### [Input data]
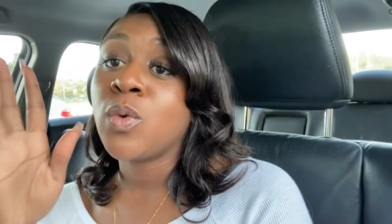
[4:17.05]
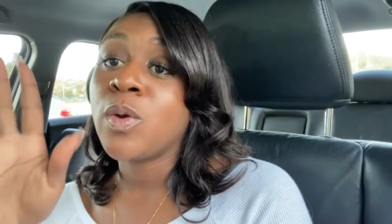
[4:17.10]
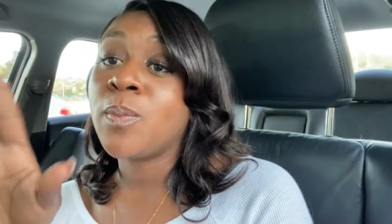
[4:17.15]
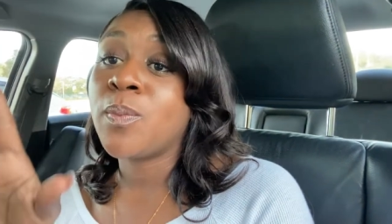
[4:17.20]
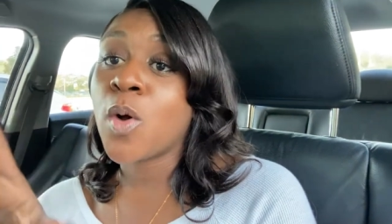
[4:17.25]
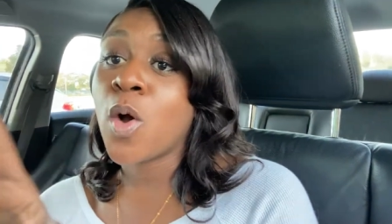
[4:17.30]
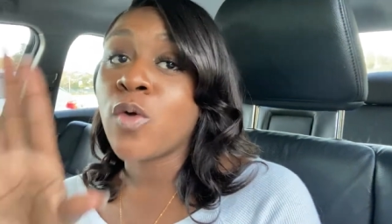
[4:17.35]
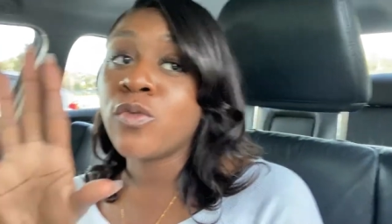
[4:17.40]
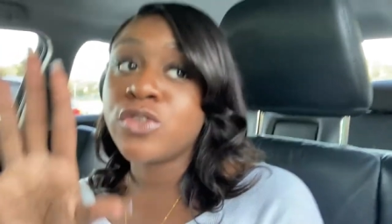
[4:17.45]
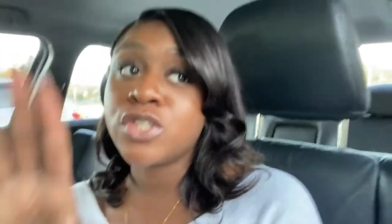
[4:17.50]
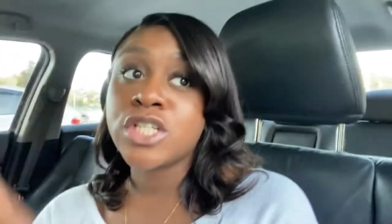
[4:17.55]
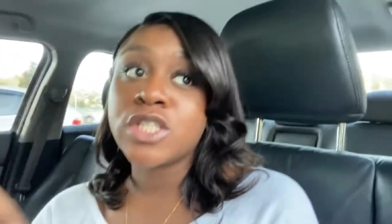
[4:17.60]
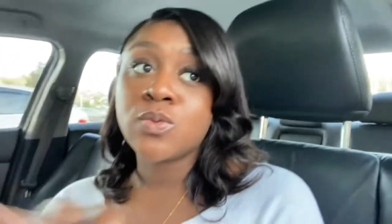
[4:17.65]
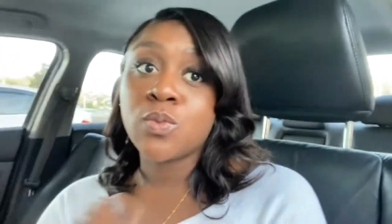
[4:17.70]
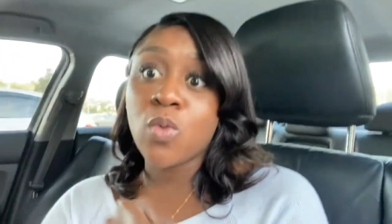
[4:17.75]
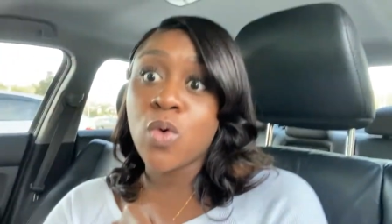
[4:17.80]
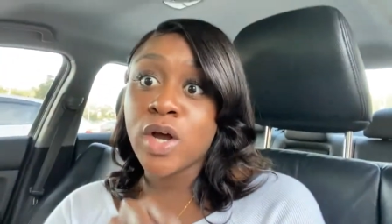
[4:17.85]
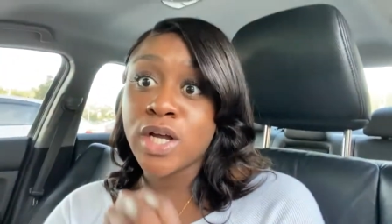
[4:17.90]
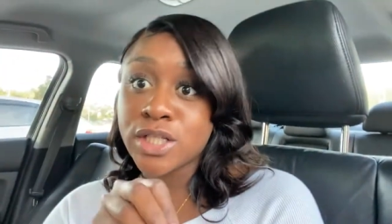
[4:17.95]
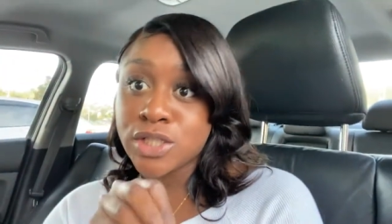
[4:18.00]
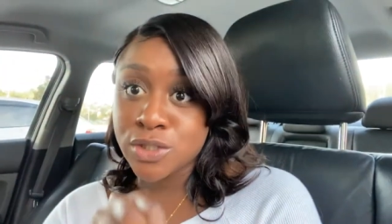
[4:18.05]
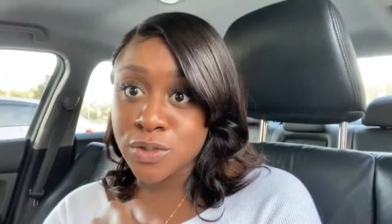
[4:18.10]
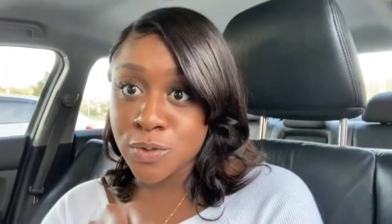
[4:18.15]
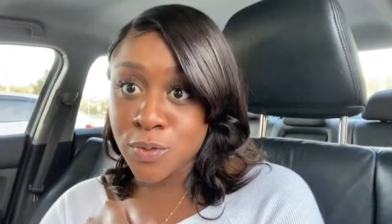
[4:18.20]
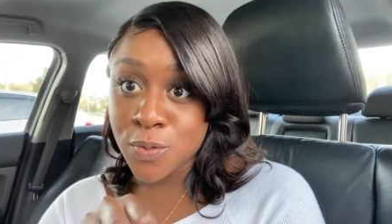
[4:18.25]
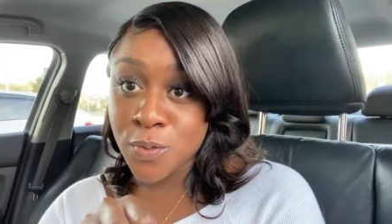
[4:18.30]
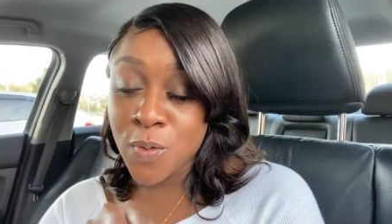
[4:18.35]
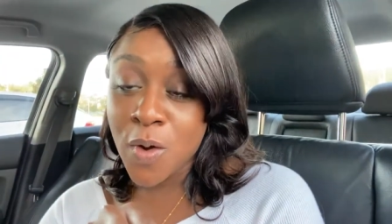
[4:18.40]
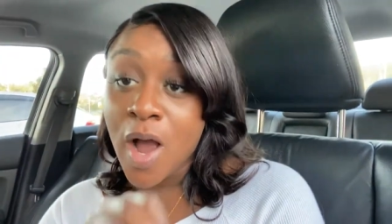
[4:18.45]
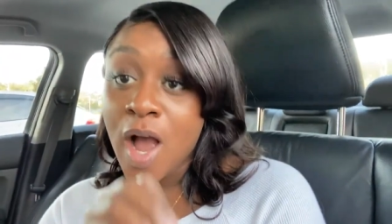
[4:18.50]
We both just want
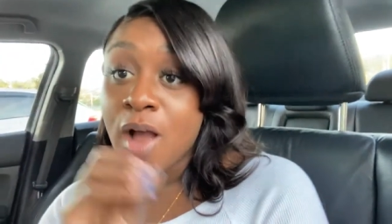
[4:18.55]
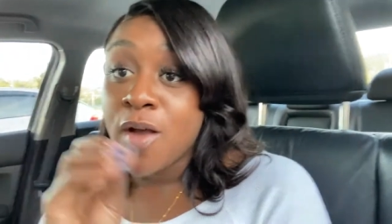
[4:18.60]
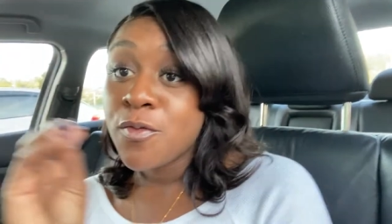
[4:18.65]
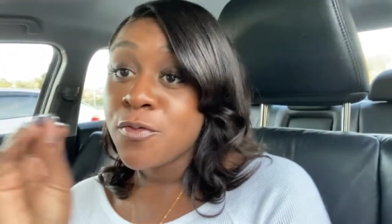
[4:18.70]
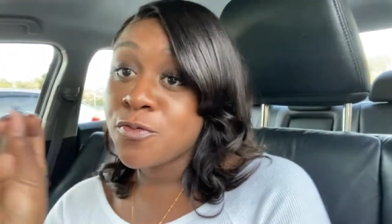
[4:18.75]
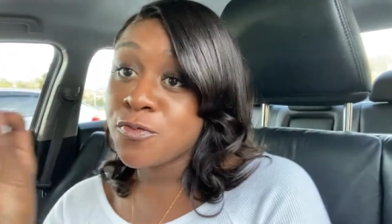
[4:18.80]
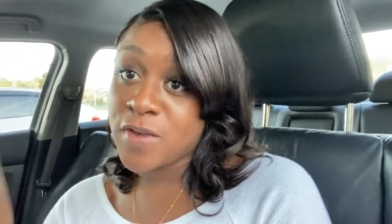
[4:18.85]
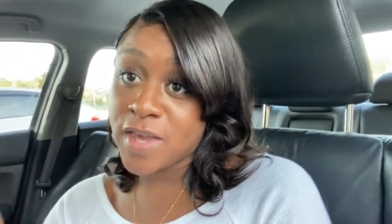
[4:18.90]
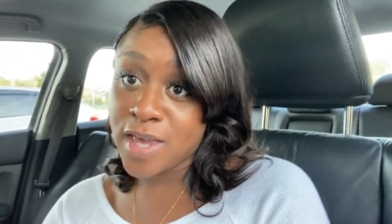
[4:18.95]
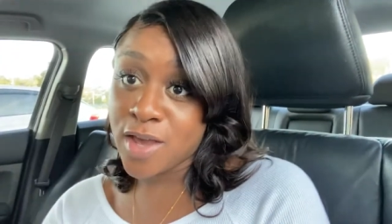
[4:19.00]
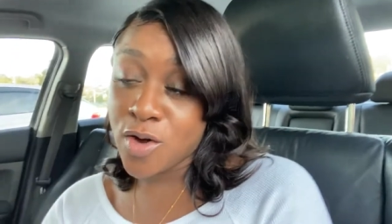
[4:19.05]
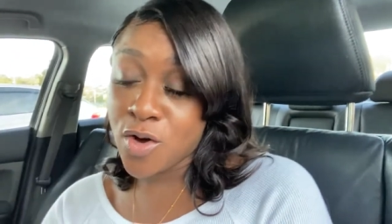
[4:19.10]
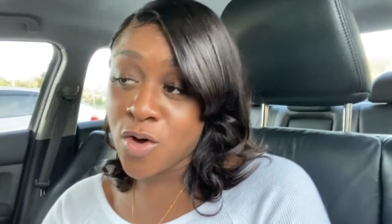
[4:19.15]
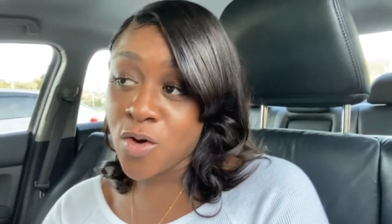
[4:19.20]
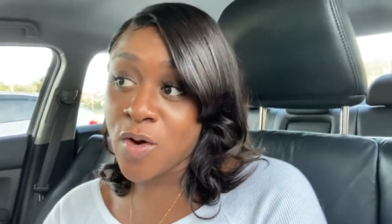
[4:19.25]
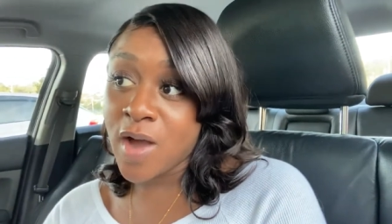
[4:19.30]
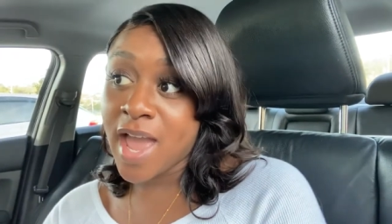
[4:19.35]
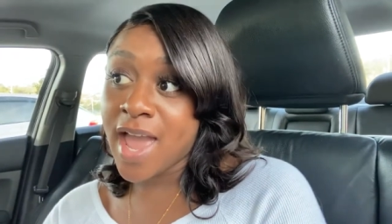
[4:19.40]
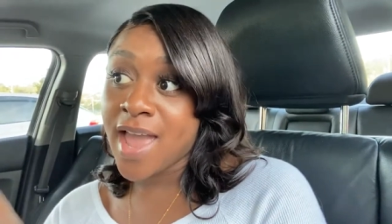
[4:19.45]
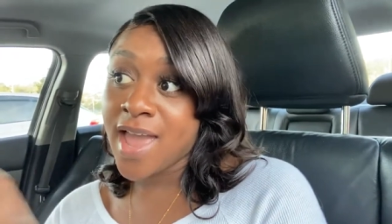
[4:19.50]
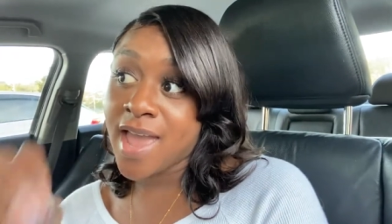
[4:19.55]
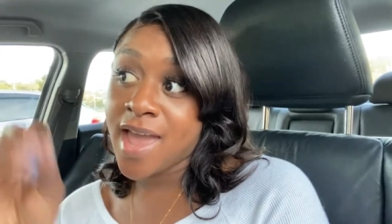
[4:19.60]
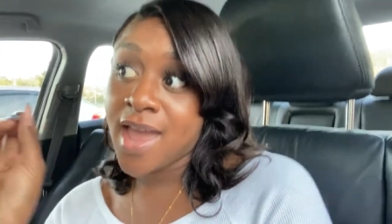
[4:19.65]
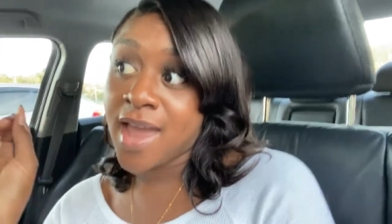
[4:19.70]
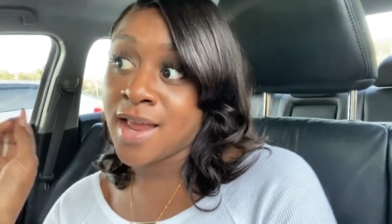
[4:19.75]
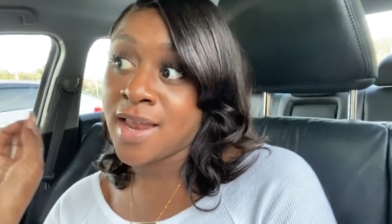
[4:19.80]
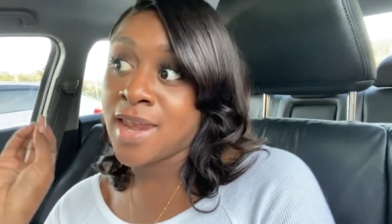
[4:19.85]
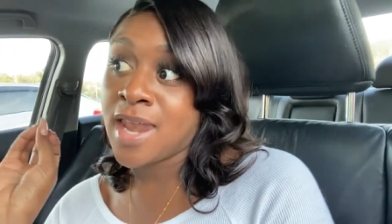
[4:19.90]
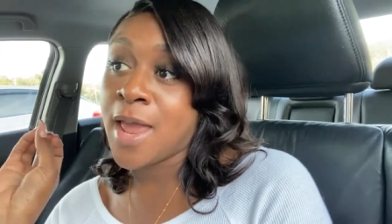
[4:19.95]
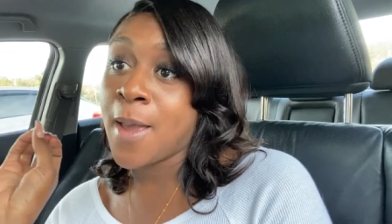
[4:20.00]
to feel
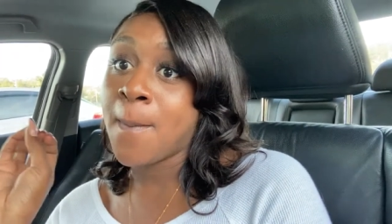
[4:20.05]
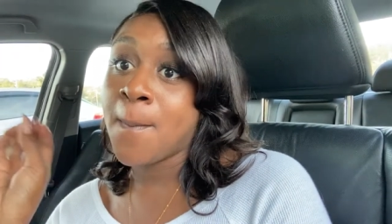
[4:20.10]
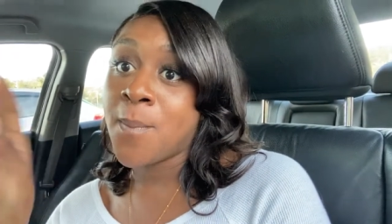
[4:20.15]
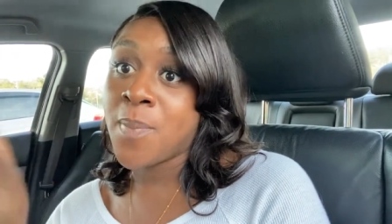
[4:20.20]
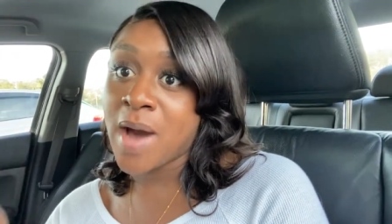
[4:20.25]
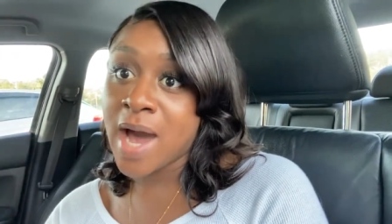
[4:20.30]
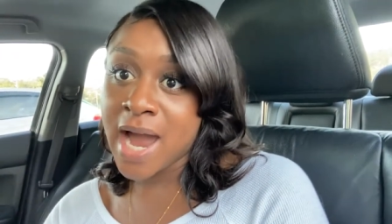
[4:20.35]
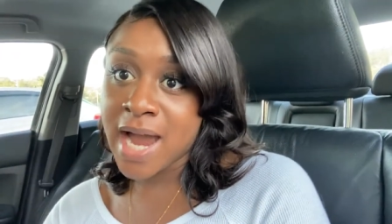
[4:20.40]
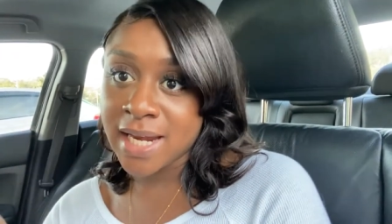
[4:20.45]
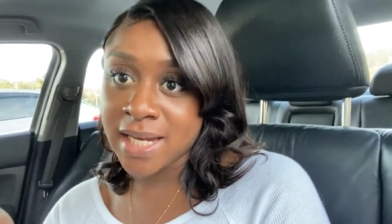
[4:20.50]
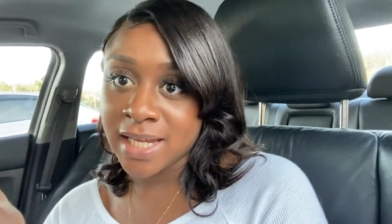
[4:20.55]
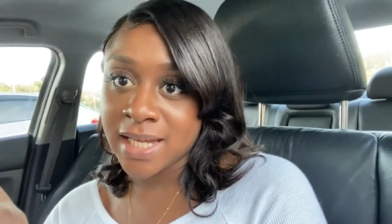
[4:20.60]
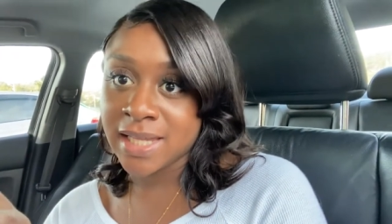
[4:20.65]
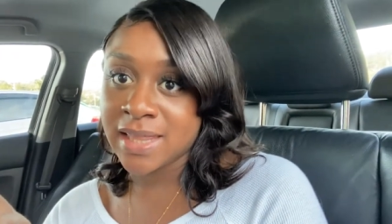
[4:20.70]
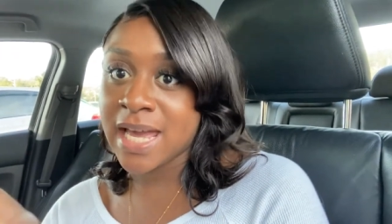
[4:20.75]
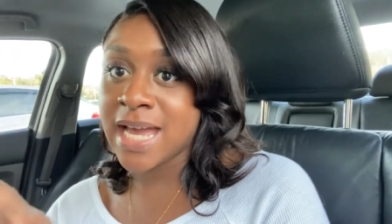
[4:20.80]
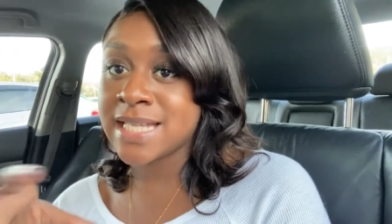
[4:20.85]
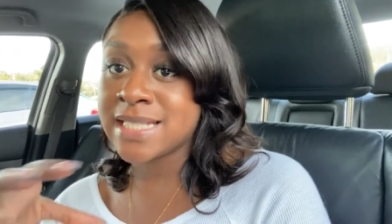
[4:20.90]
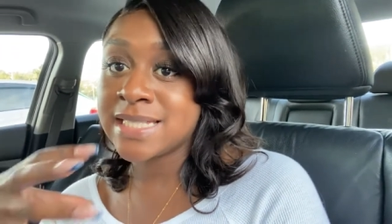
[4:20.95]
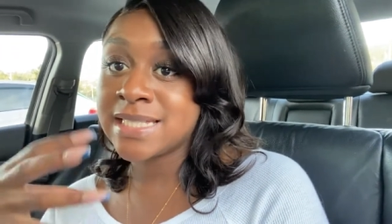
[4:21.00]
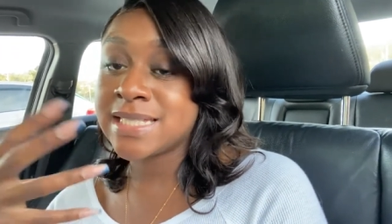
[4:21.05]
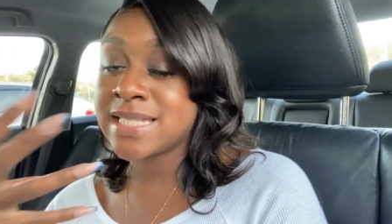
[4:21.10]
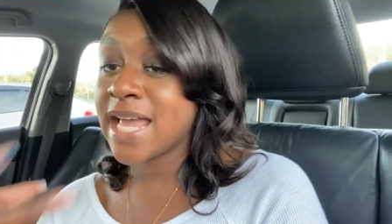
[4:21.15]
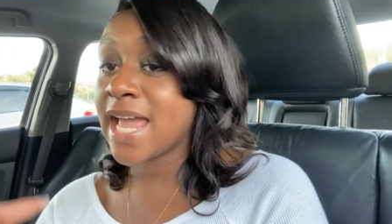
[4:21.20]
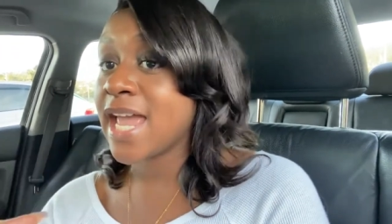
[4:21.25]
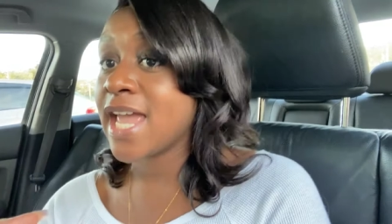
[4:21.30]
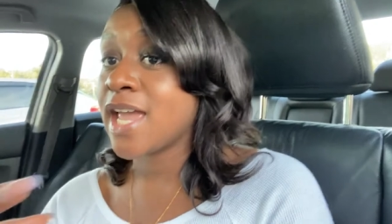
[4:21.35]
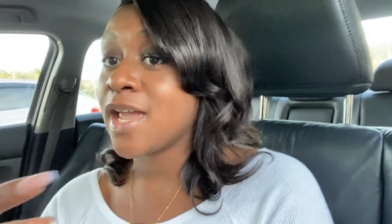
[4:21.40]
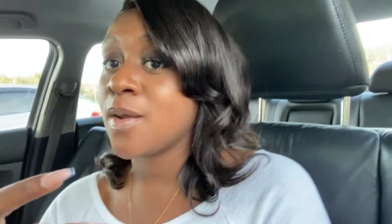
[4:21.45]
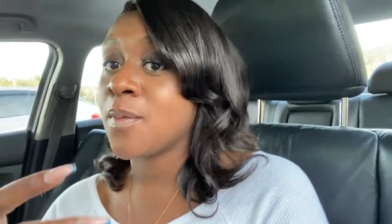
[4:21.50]
and embody that
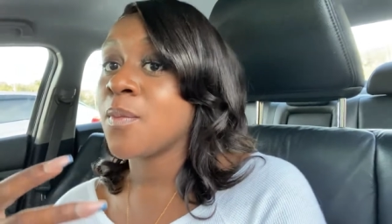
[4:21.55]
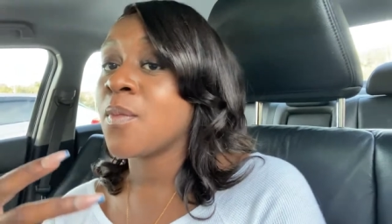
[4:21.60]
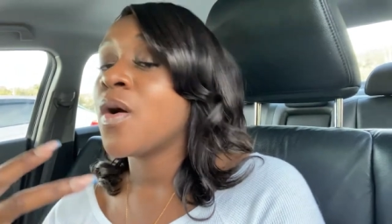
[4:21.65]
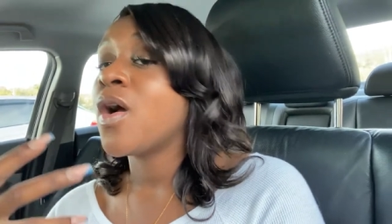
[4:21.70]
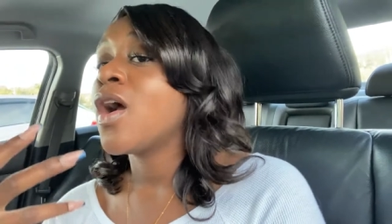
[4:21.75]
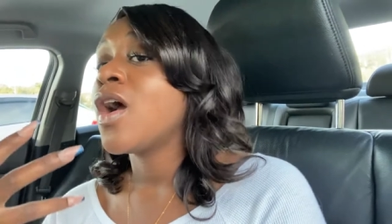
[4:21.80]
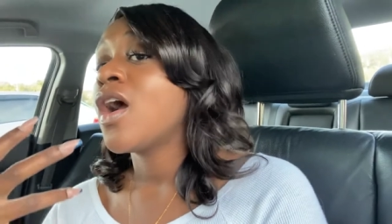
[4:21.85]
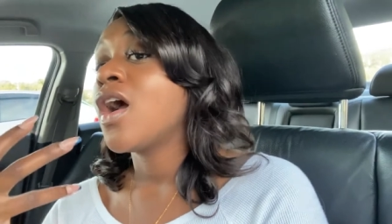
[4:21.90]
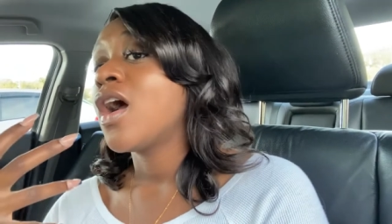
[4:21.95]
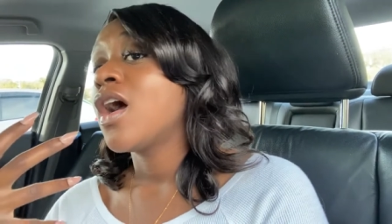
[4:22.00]
same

### [Exercise details]
The records above should be returned word for word, with every picture left out.

### [Completed exercise]
[4:17.05]
[4:17.10]
[4:17.15]
[4:17.20]
[4:17.25]
[4:17.30]
[4:17.35]
[4:17.40]
[4:17.45]
[4:17.50]
[4:17.55]
[4:17.60]
[4:17.65]
[4:17.70]
[4:17.75]
[4:17.80]
[4:17.85]
[4:17.90]
[4:17.95]
[4:18.00]
[4:18.05]
[4:18.10]
[4:18.15]
[4:18.20]
[4:18.25]
[4:18.30]
[4:18.35]
[4:18.40]
[4:18.45]
[4:18.50]
We both just want
[4:18.55]
[4:18.60]
[4:18.65]
[4:18.70]
[4:18.75]
[4:18.80]
[4:18.85]
[4:18.90]
[4:18.95]
[4:19.00]
[4:19.05]
[4:19.10]
[4:19.15]
[4:19.20]
[4:19.25]
[4:19.30]
[4:19.35]
[4:19.40]
[4:19.45]
[4:19.50]
[4:19.55]
[4:19.60]
[4:19.65]
[4:19.70]
[4:19.75]
[4:19.80]
[4:19.85]
[4:19.90]
[4:19.95]
[4:20.00]
to feel
[4:20.05]
[4:20.10]
[4:20.15]
[4:20.20]
[4:20.25]
[4:20.30]
[4:20.35]
[4:20.40]
[4:20.45]
[4:20.50]
[4:20.55]
[4:20.60]
[4:20.65]
[4:20.70]
[4:20.75]
[4:20.80]
[4:20.85]
[4:20.90]
[4:20.95]
[4:21.00]
[4:21.05]
[4:21.10]
[4:21.15]
[4:21.20]
[4:21.25]
[4:21.30]
[4:21.35]
[4:21.40]
[4:21.45]
[4:21.50]
and embody that
[4:21.55]
[4:21.60]
[4:21.65]
[4:21.70]
[4:21.75]
[4:21.80]
[4:21.85]
[4:21.90]
[4:21.95]
[4:22.00]
same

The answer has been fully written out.